Interesting to note that the combination of both minor alleles from IVS2-666C>T and 3'UTR + 233G>C with other dominant alleles projected higher protection, which elucidates the same protective role from 3'UTR + 233G>C. These synergist effects provide a better outcome for individuals with this haplotype 1-1-2-2-1. The same synergist effect was also observed for haplotype 2-2-1-1-1, which revealed the protective role from IVS2-74T>G and IVS2-16G>C. Likewise, the allele substitution for 3'UTR + 314G>A in haplotype 1-1-2-1-2 dropped the protective effect from haplotype 1-1-2-1-1. The susceptible effect might explain this from a minor allele of 3'UTR + 314G>A. This haplotype-based association analysis was carried out to provide a prediction of the predisposing effect and reveal the severity and possible prognosis using haplotype-tagged SNPs of HBB gene for beta-thalassemia. Thus, this model could be further developed for the improvement of clinical management of beta-thalassemia in Malaysia mainly based on the personalized haplotype profile.

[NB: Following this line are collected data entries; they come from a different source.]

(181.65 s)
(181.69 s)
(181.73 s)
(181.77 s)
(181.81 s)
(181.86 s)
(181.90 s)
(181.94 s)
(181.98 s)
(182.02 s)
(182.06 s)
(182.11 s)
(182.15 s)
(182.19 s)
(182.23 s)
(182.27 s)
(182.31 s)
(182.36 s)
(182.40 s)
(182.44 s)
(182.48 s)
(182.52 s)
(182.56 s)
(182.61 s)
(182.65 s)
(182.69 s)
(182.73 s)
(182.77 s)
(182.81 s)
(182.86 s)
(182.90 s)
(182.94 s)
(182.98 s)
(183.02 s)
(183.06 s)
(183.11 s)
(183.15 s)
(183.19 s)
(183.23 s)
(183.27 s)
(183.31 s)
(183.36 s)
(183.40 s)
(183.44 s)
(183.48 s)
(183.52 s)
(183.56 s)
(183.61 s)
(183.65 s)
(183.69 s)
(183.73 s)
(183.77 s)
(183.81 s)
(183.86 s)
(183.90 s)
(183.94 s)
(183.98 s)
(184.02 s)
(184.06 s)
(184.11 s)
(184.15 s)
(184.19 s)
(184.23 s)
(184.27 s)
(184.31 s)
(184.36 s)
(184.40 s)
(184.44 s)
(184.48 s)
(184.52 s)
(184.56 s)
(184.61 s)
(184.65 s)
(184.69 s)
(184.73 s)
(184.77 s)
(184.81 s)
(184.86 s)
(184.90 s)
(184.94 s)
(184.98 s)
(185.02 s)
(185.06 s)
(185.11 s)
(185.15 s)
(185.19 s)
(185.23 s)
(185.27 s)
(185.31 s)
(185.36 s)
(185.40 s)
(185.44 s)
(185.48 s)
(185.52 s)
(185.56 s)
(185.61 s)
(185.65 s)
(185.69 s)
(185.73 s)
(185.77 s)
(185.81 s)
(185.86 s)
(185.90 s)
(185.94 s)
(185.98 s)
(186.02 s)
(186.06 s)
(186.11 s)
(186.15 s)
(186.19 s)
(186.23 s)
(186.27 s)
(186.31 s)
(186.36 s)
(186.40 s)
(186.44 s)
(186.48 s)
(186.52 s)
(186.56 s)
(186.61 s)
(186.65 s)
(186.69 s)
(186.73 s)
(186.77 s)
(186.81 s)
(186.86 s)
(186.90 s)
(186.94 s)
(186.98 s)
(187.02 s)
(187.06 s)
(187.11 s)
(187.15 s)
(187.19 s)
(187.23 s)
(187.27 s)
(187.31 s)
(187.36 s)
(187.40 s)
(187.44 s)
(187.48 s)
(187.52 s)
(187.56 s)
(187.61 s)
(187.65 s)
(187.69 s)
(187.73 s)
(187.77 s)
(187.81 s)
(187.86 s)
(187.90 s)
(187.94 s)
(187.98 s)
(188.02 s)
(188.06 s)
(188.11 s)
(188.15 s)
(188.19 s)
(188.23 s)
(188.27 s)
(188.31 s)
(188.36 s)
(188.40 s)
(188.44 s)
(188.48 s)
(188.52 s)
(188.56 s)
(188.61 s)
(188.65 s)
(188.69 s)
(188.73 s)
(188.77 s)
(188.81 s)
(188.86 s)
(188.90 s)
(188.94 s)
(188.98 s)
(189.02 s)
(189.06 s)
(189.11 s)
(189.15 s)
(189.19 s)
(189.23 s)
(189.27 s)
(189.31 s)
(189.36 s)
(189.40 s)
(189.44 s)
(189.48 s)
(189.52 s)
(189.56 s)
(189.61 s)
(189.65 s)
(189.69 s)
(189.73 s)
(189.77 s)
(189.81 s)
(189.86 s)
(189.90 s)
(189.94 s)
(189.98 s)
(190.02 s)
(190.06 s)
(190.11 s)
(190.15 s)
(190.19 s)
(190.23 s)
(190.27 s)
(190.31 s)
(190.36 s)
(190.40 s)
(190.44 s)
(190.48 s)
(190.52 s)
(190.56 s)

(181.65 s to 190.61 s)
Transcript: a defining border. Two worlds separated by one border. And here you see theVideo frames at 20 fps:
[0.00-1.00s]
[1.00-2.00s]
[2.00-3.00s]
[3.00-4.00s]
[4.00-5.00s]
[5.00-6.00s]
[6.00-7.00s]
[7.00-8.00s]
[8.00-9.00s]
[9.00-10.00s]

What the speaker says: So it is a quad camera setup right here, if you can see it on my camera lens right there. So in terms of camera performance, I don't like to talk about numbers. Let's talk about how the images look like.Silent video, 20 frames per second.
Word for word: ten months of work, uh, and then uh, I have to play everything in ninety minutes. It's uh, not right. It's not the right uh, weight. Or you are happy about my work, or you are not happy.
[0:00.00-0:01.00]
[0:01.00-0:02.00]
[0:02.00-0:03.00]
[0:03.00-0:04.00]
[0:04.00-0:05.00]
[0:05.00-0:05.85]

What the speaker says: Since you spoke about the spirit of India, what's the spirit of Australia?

In conclusion, the presented study the first study on intragenic polymorphic markers of the beta-globin gene involving the Malaysian population. Identification of susceptible and protective haplotype markers that conferred the significant association with beta-thalassemia in Malaysia can be further refined following the multi-ethnic background of the Malaysian population. The association data on a single genotype and haplotype might disclose the effect of HBB polymorphisms in beta-thalassemia that might provide an impact in the understanding of beta-thalassemia propensity. This study can be ascertained by larger sample size, and stratification by ethnicity should be deliberated since Malaysia is inhibited by various ethnicity.

Materials and methods

Study population

This cross-sectional study was conducted among the referral case for DNA analysis of thalassemia syndromes in the Institute for Medical Research (IMR), Kuala Lumpur. The study protocol was approved by the Medical Research Ethics Committee [MREC; NMRR-18-3977-43849 (IIR)] and UniSZA Human Research Ethical Committee [UniSZA/UHREC/2020/170]. Informed consent was obtained from each case prior blood collection was done. Protocol of this study was in accordance with the Declaration of Helsinki. A total of 543 (294 controls & 249 cases) archived cases from the year 2011 until 2014 were reviewed for this study. Only cases with valid Malaysian identity card numbers were included in this study. Cases with no sequencing results and no valid Malaysian identity card numbers were excluded from this study. These cases were molecularly ascertained via Sanger sequencing using 3730XL DNA Analyser (Applied Biosystem, Foster City, CA, USA) for the presence of HBB gene variation. Samples with heterozygous or compound heterozygous or homozygous state of HBB gene mutations were grouped as cases. Whilst controls were the samples without the known beta-globin gene mutation.

SNP genotyping

Genomic DNA was extracted from peripheral blood using a commercial DNA extraction kit (QIAGEN, Germany). The detection of the genotype for IVS2-74T>G (HBB:c.315 + 74T>G), IVS2-16G>C (HBB:c.315 + 16G>C), IVS2-666C>T (HBB:c.316-185C>T), 3'UTR + 233G>C (HBB:c.*233G>C) and 3'UTR + 314G>A (HBB:c.*314G>A) polymorphic site in the HBB gene was performed using a direct DNA sequencing technique in which the cycle sequencing used the BigDye® Terminator v3.1 cycle sequencing kit. Sequence analysis was performed on CLC Main Workbench 6 version 6.6.1 software (CLC Bio, Denmark).

Bioinformatics analysis

The SHEsis Online software ( was employed to assess the Hardy–Weinberg equilibrium, allele frequency, SNPs and haplotype association in which allelic and genotypic distribution were compared between case and control groups25. Bonferroni correction was used for multiple comparison correction. The odds ratios (ORs) value with a 95% confidence interval (95% CI) in which a p value of 0.05 was considered as significant.